Daiichi Sankyo Company, Ltd, a prominent player in the global healthcare industry, has announced its decision to allocate $132.5 million to secure the intellectual property rights of the anti-tumor-associated mucin-1 (TA-MUC1) antibody, known as gatipotuzumab, from Glycotope. This acquisition encompasses all potential future clinical, regulatory, and sales milestone payments, in addition to royalties for products featuring gatipotuzumab. This initiative is part of a 2018 licensing agreement between the two entities that granted Daiichi Sankyo exclusive worldwide rights to develop and market gatipotuzumab as an antibody drug conjugate (ADC).

The anti-TA-MUC1 antibody is a critical component of DS-3939, an ADC under development by Daiichi Sankyo. This investigational medicine is crafted with the aim of being a pioneering treatment targeting TA-MUC1, utilizing the company's unique DXd ADC technology. Currently, DS-3939 is undergoing phase 1/2 clinical trials to assess its effectiveness in treating a variety of advanced solid tumors, including non-small cell lung, breast, urothelial, ovarian, biliary tract, and pancreatic cancers.

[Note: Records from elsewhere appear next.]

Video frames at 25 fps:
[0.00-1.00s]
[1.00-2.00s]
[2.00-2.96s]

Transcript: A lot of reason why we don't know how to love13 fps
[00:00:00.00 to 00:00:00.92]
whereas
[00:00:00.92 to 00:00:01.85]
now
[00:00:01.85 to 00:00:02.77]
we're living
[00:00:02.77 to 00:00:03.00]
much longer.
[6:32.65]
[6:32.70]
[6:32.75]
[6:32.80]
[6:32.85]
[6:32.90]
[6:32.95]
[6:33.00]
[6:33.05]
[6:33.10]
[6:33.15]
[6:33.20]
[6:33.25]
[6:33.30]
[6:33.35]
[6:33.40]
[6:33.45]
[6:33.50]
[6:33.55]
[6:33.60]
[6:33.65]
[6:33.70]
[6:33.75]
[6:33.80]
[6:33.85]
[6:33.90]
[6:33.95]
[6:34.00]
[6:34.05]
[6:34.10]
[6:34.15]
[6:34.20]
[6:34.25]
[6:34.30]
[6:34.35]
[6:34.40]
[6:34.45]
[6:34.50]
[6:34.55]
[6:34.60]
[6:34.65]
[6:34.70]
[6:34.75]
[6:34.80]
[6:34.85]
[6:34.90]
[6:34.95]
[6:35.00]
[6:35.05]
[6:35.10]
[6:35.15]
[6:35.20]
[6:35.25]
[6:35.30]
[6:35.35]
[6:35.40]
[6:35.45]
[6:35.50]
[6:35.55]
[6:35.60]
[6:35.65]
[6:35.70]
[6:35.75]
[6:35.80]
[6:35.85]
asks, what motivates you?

TA-MUC1 represents a tumor-specific transmembrane glycoprotein characterized by abnormal glycosylation, attributed to variations in the expression patterns of certain sialyltransferases. Its prevalent overexpression in numerous human epithelial cancers renders it a promising target for cancer therapies. Despite its potential, no TA-MUC1 directed therapies have yet received approval for any cancer type.

DS-3939, a potential first-in-class TA-MUC1 directed ADC, is designed with Daiichi Sankyo's specialized DXd ADC technology. This investigative drug comprises a humanized anti-TA-MUC1 antibody linked to multiple topoisomerase I inhibitor payloads, specifically an exatecan derivative, through tetrapeptide-based cleavable linkers.

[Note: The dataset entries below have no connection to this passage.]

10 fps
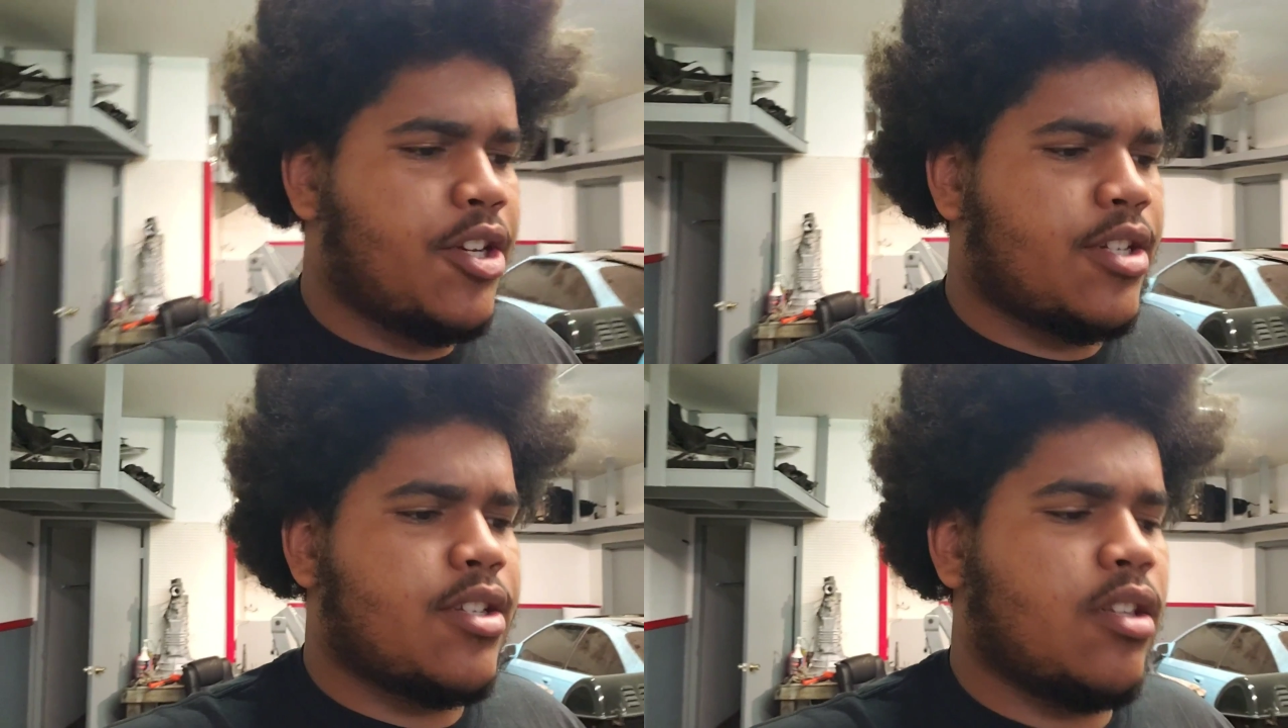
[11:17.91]

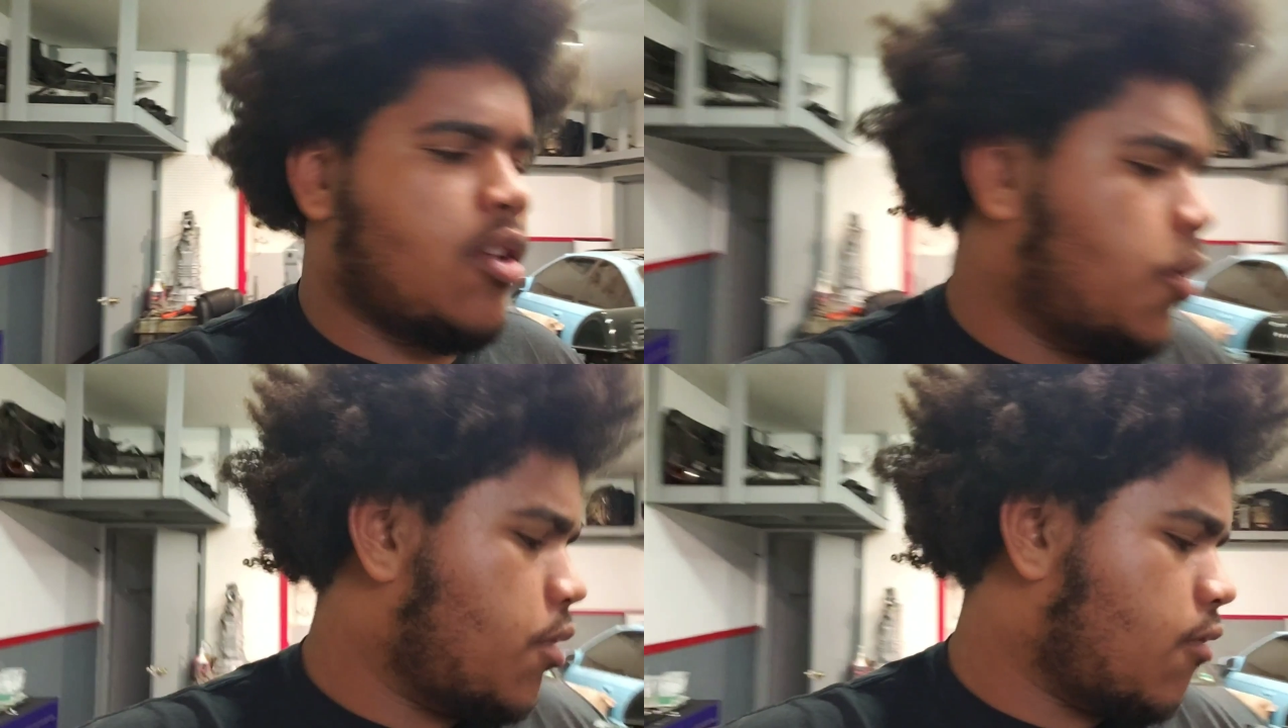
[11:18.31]
just the
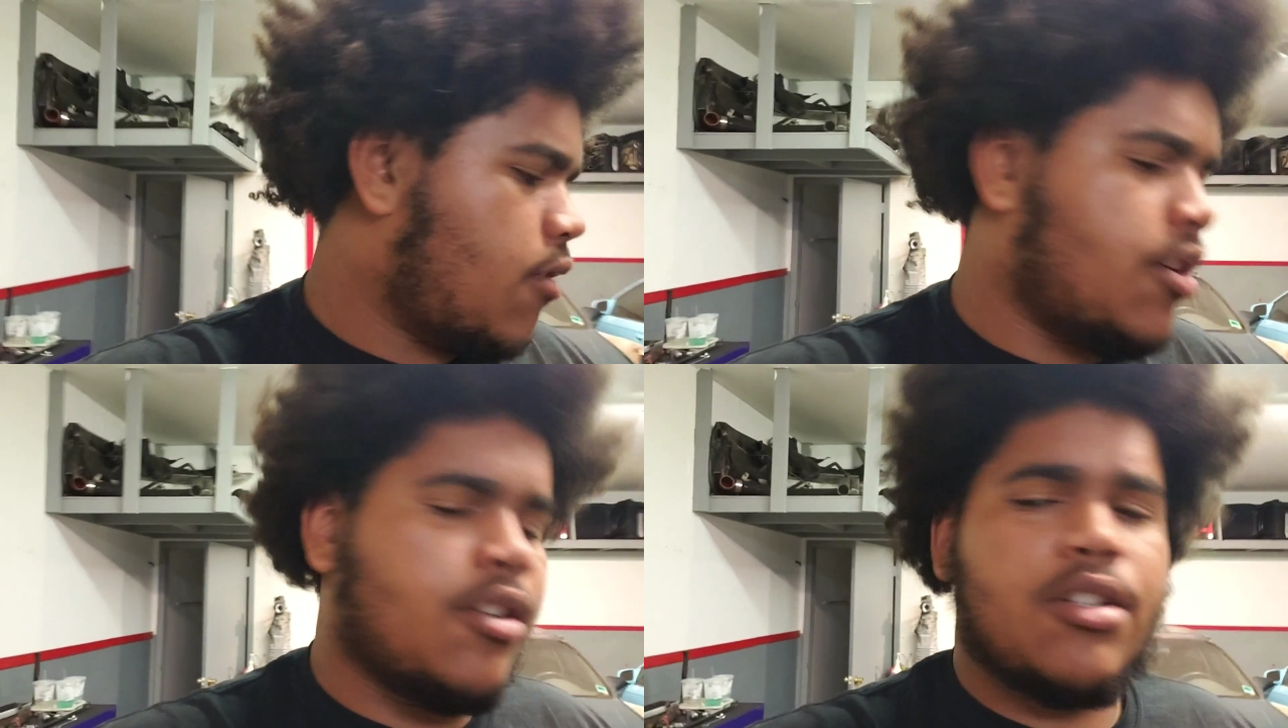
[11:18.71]
lower
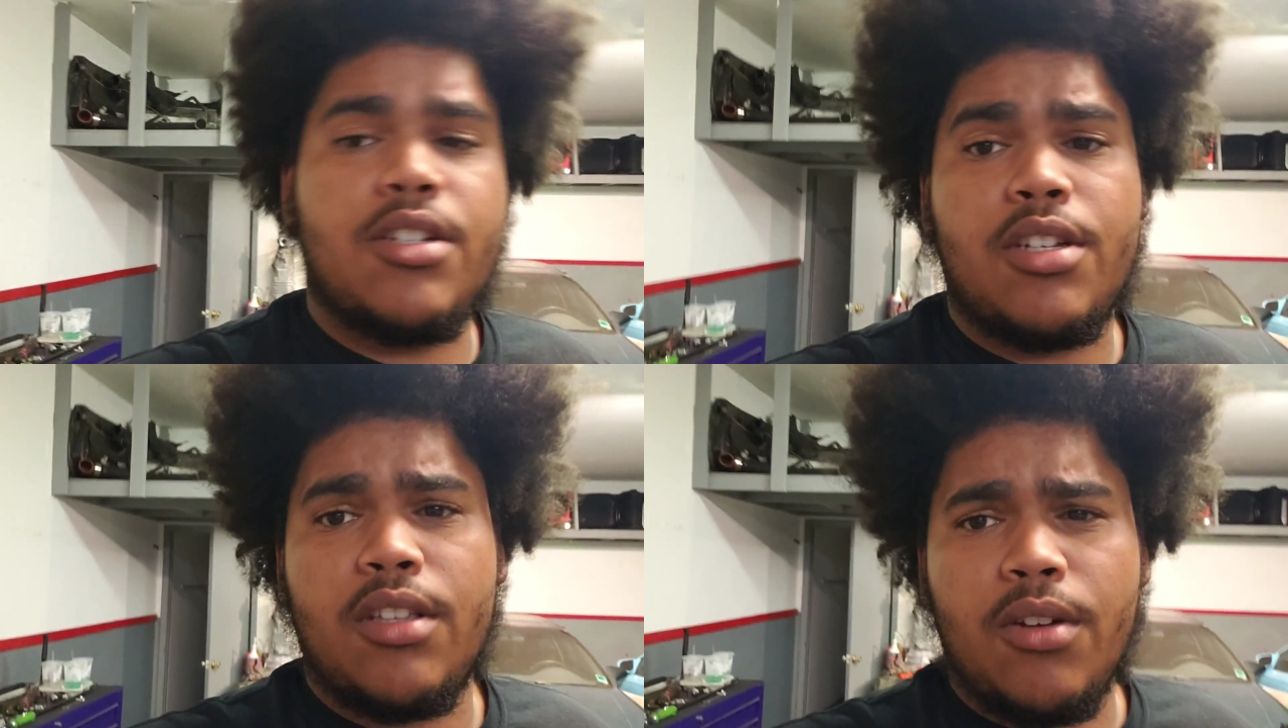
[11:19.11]

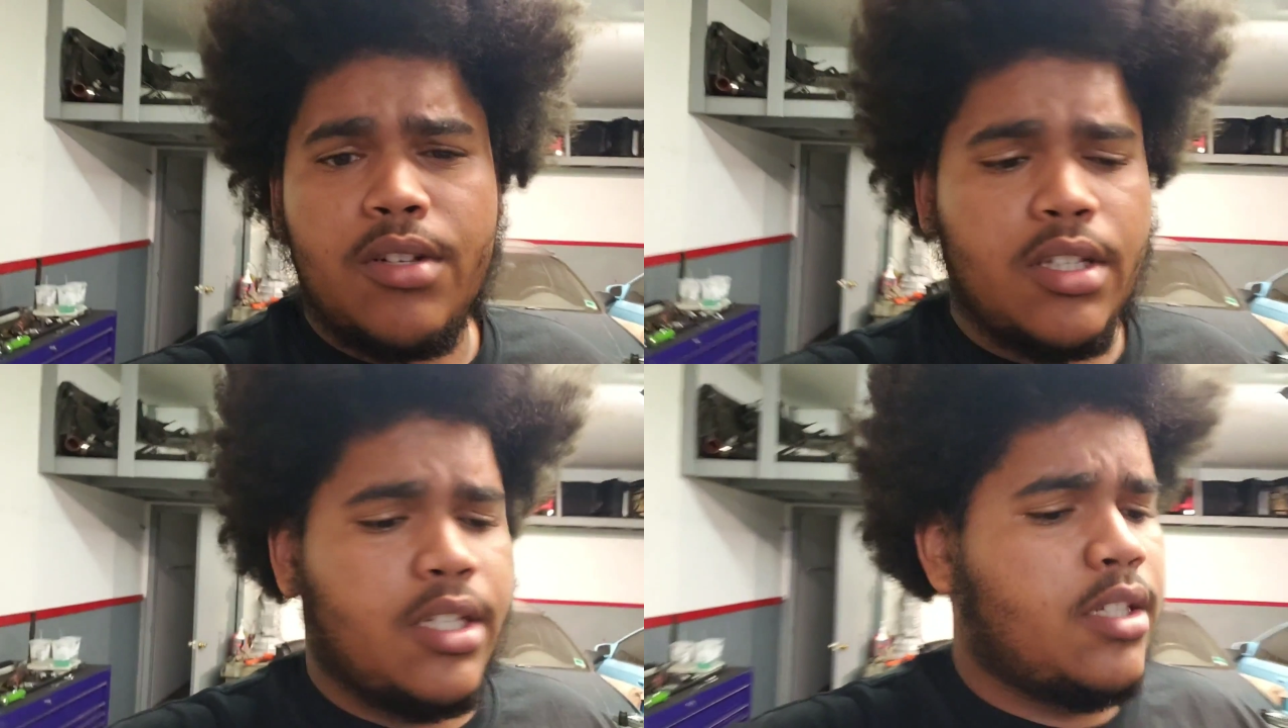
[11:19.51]
runners
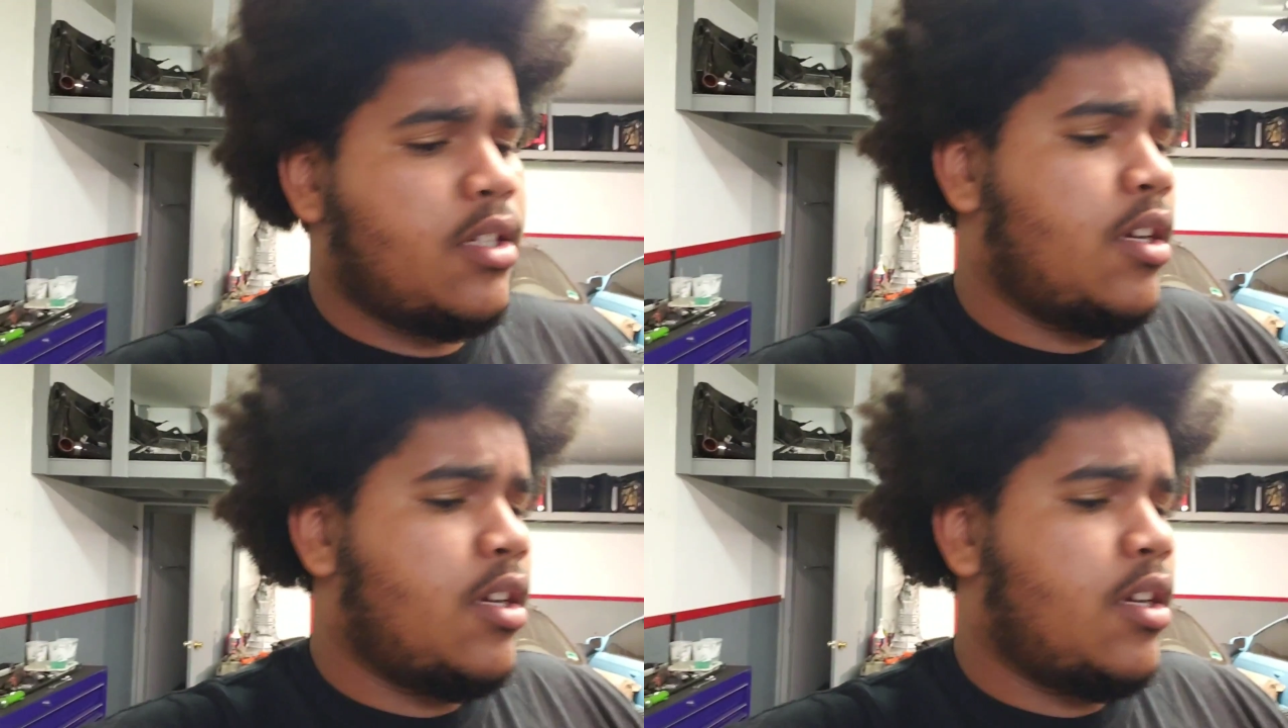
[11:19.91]
locally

Daiichi Sankyo's ADC portfolio is an integral element of its innovative approach, featuring seven ADCs in clinical development. These have been developed using two distinct in-house ADC technology platforms. The most advanced platform in clinical trials is the DXd ADC Technology, which utilizes a monoclonal antibody connected to topoisomerase I inhibitor payloads via cleavable linkers. This platform includes ENHERTU, a HER2 directed ADC, and DATROWAY, a TROP-2 directed ADC, both developed and commercialized globally in collaboration with AstraZeneca. Additionally, the pipeline includes patritumab deruxtecan (targeting HER3), ifinatamab deruxtecan (targeting B7-H3), and raludotatug deruxtecan (targeting CDH6), all being developed alongside Merck & Co., Inc. The development of DS-3939 is managed exclusively by Daiichi Sankyo.

The second ADC technology platform by Daiichi Sankyo involves a monoclonal antibody coupled with a modified pyrrolobenzodiazepine (PBD) payload. DS-9606, targeting CLDN6, is the first of several ADCs in clinical development utilizing this innovative platform.

Daiichi Sankyo remains committed to advancing healthcare through its cutting-edge research and development efforts. With over 120 years of experience, the company continues to focus on creating novel therapies for cancer, cardiovascular, and other diseases with significant unmet needs, aiming to elevate the quality of life across the globe.